Task objective
From the first line to the last, return the data exactly as it stands.

Supplied records
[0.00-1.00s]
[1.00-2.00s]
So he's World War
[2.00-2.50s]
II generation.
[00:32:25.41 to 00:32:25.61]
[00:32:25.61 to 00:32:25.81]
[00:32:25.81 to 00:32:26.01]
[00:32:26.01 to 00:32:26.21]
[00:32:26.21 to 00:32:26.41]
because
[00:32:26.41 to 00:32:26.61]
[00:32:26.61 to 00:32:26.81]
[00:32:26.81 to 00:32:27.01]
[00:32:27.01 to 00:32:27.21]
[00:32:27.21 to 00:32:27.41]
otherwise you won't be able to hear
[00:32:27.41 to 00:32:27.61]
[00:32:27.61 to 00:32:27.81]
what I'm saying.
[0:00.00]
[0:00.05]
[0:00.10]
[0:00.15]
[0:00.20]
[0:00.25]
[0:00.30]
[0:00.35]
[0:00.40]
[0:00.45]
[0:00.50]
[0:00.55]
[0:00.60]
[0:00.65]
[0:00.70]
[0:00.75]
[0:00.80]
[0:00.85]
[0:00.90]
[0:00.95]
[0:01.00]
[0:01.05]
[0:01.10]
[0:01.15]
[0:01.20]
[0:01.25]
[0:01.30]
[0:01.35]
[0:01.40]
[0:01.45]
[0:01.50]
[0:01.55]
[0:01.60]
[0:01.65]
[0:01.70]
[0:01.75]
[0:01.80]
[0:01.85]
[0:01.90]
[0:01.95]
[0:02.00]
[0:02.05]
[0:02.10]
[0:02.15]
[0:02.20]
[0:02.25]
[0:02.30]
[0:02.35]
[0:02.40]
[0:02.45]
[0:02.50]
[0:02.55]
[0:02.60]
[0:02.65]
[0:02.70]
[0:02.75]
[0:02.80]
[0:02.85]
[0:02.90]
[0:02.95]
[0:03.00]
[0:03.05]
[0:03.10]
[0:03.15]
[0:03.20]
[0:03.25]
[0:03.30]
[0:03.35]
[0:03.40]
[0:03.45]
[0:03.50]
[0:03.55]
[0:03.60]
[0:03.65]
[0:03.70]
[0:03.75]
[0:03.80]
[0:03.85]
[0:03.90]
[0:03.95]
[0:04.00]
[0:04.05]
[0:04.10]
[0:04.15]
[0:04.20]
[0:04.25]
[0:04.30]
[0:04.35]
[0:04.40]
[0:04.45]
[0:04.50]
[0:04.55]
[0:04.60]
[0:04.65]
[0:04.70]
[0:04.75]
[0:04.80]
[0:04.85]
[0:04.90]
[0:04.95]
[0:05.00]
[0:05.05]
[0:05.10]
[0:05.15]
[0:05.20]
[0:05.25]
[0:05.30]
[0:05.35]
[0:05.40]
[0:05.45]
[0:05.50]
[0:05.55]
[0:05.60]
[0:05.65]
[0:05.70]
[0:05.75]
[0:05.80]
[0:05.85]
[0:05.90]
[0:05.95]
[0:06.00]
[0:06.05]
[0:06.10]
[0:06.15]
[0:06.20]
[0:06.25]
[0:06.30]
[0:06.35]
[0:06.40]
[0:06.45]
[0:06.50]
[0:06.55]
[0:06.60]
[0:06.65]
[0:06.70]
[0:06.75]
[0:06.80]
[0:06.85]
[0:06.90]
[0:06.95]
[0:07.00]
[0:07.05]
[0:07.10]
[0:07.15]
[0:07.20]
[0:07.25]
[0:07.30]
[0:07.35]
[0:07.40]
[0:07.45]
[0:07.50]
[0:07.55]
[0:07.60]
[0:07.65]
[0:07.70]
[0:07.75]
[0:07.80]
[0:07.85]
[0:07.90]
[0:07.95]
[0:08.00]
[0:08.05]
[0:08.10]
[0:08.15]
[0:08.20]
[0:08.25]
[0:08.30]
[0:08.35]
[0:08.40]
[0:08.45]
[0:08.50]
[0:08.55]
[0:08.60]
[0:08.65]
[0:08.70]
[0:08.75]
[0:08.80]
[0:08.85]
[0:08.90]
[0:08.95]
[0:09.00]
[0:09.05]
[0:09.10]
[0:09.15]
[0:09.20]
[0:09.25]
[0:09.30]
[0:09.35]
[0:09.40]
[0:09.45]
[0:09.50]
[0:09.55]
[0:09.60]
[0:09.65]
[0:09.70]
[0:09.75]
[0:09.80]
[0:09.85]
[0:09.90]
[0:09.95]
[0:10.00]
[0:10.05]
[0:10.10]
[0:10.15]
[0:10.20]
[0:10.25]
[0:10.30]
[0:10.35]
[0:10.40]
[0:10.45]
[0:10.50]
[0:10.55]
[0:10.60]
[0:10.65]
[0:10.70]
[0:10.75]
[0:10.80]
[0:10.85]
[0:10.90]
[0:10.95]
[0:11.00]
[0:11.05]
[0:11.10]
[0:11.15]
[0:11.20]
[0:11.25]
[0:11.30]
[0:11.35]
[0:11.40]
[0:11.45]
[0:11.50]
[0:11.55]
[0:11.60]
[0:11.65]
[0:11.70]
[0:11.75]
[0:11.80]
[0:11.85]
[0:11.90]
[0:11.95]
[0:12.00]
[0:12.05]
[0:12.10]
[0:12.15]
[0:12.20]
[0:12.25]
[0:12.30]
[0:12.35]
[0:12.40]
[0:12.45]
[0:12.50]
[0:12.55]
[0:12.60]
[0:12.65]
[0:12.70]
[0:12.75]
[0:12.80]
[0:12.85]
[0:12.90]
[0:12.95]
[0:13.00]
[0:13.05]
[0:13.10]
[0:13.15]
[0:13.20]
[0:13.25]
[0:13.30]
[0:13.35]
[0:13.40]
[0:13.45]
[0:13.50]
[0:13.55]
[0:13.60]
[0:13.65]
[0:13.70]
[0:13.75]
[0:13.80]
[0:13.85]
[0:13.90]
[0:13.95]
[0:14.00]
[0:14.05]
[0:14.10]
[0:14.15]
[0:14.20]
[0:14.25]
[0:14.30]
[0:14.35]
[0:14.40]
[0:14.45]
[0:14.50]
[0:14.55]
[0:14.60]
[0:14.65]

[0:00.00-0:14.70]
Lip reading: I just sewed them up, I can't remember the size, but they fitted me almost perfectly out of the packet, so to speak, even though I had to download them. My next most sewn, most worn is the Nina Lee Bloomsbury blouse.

Response area
[0.00-1.00s]
[1.00-2.00s]
So he's World War
[2.00-2.50s]
II generation.
[00:32:25.41 to 00:32:25.61]
[00:32:25.61 to 00:32:25.81]
[00:32:25.81 to 00:32:26.01]
[00:32:26.01 to 00:32:26.21]
[00:32:26.21 to 00:32:26.41]
because
[00:32:26.41 to 00:32:26.61]
[00:32:26.61 to 00:32:26.81]
[00:32:26.81 to 00:32:27.01]
[00:32:27.01 to 00:32:27.21]
[00:32:27.21 to 00:32:27.41]
otherwise you won't be able to hear
[00:32:27.41 to 00:32:27.61]
[00:32:27.61 to 00:32:27.81]
what I'm saying.
[0:00.00]
[0:00.05]
[0:00.10]
[0:00.15]
[0:00.20]
[0:00.25]
[0:00.30]
[0:00.35]
[0:00.40]
[0:00.45]
[0:00.50]
[0:00.55]
[0:00.60]
[0:00.65]
[0:00.70]
[0:00.75]
[0:00.80]
[0:00.85]
[0:00.90]
[0:00.95]
[0:01.00]
[0:01.05]
[0:01.10]
[0:01.15]
[0:01.20]
[0:01.25]
[0:01.30]
[0:01.35]
[0:01.40]
[0:01.45]
[0:01.50]
[0:01.55]
[0:01.60]
[0:01.65]
[0:01.70]
[0:01.75]
[0:01.80]
[0:01.85]
[0:01.90]
[0:01.95]
[0:02.00]
[0:02.05]
[0:02.10]
[0:02.15]
[0:02.20]
[0:02.25]
[0:02.30]
[0:02.35]
[0:02.40]
[0:02.45]
[0:02.50]
[0:02.55]
[0:02.60]
[0:02.65]
[0:02.70]
[0:02.75]
[0:02.80]
[0:02.85]
[0:02.90]
[0:02.95]
[0:03.00]
[0:03.05]
[0:03.10]
[0:03.15]
[0:03.20]
[0:03.25]
[0:03.30]
[0:03.35]
[0:03.40]
[0:03.45]
[0:03.50]
[0:03.55]
[0:03.60]
[0:03.65]
[0:03.70]
[0:03.75]
[0:03.80]
[0:03.85]
[0:03.90]
[0:03.95]
[0:04.00]
[0:04.05]
[0:04.10]
[0:04.15]
[0:04.20]
[0:04.25]
[0:04.30]
[0:04.35]
[0:04.40]
[0:04.45]
[0:04.50]
[0:04.55]
[0:04.60]
[0:04.65]
[0:04.70]
[0:04.75]
[0:04.80]
[0:04.85]
[0:04.90]
[0:04.95]
[0:05.00]
[0:05.05]
[0:05.10]
[0:05.15]
[0:05.20]
[0:05.25]
[0:05.30]
[0:05.35]
[0:05.40]
[0:05.45]
[0:05.50]
[0:05.55]
[0:05.60]
[0:05.65]
[0:05.70]
[0:05.75]
[0:05.80]
[0:05.85]
[0:05.90]
[0:05.95]
[0:06.00]
[0:06.05]
[0:06.10]
[0:06.15]
[0:06.20]
[0:06.25]
[0:06.30]
[0:06.35]
[0:06.40]
[0:06.45]
[0:06.50]
[0:06.55]
[0:06.60]
[0:06.65]
[0:06.70]
[0:06.75]
[0:06.80]
[0:06.85]
[0:06.90]
[0:06.95]
[0:07.00]
[0:07.05]
[0:07.10]
[0:07.15]
[0:07.20]
[0:07.25]
[0:07.30]
[0:07.35]
[0:07.40]
[0:07.45]
[0:07.50]
[0:07.55]
[0:07.60]
[0:07.65]
[0:07.70]
[0:07.75]
[0:07.80]
[0:07.85]
[0:07.90]
[0:07.95]
[0:08.00]
[0:08.05]
[0:08.10]
[0:08.15]
[0:08.20]
[0:08.25]
[0:08.30]
[0:08.35]
[0:08.40]
[0:08.45]
[0:08.50]
[0:08.55]
[0:08.60]
[0:08.65]
[0:08.70]
[0:08.75]
[0:08.80]
[0:08.85]
[0:08.90]
[0:08.95]
[0:09.00]
[0:09.05]
[0:09.10]
[0:09.15]
[0:09.20]
[0:09.25]
[0:09.30]
[0:09.35]
[0:09.40]
[0:09.45]
[0:09.50]
[0:09.55]
[0:09.60]
[0:09.65]
[0:09.70]
[0:09.75]
[0:09.80]
[0:09.85]
[0:09.90]
[0:09.95]
[0:10.00]
[0:10.05]
[0:10.10]
[0:10.15]
[0:10.20]
[0:10.25]
[0:10.30]
[0:10.35]
[0:10.40]
[0:10.45]
[0:10.50]
[0:10.55]
[0:10.60]
[0:10.65]
[0:10.70]
[0:10.75]
[0:10.80]
[0:10.85]
[0:10.90]
[0:10.95]
[0:11.00]
[0:11.05]
[0:11.10]
[0:11.15]
[0:11.20]
[0:11.25]
[0:11.30]
[0:11.35]
[0:11.40]
[0:11.45]
[0:11.50]
[0:11.55]
[0:11.60]
[0:11.65]
[0:11.70]
[0:11.75]
[0:11.80]
[0:11.85]
[0:11.90]
[0:11.95]
[0:12.00]
[0:12.05]
[0:12.10]
[0:12.15]
[0:12.20]
[0:12.25]
[0:12.30]
[0:12.35]
[0:12.40]
[0:12.45]
[0:12.50]
[0:12.55]
[0:12.60]
[0:12.65]
[0:12.70]
[0:12.75]
[0:12.80]
[0:12.85]
[0:12.90]
[0:12.95]
[0:13.00]
[0:13.05]
[0:13.10]
[0:13.15]
[0:13.20]
[0:13.25]
[0:13.30]
[0:13.35]
[0:13.40]
[0:13.45]
[0:13.50]
[0:13.55]
[0:13.60]
[0:13.65]
[0:13.70]
[0:13.75]
[0:13.80]
[0:13.85]
[0:13.90]
[0:13.95]
[0:14.00]
[0:14.05]
[0:14.10]
[0:14.15]
[0:14.20]
[0:14.25]
[0:14.30]
[0:14.35]
[0:14.40]
[0:14.45]
[0:14.50]
[0:14.55]
[0:14.60]
[0:14.65]

[0:00.00-0:14.70]
Lip reading: I just sewed them up, I can't remember the size, but they fitted me almost perfectly out of the packet, so to speak, even though I had to download them. My next most sewn, most worn is the Nina Lee Bloomsbury blouse.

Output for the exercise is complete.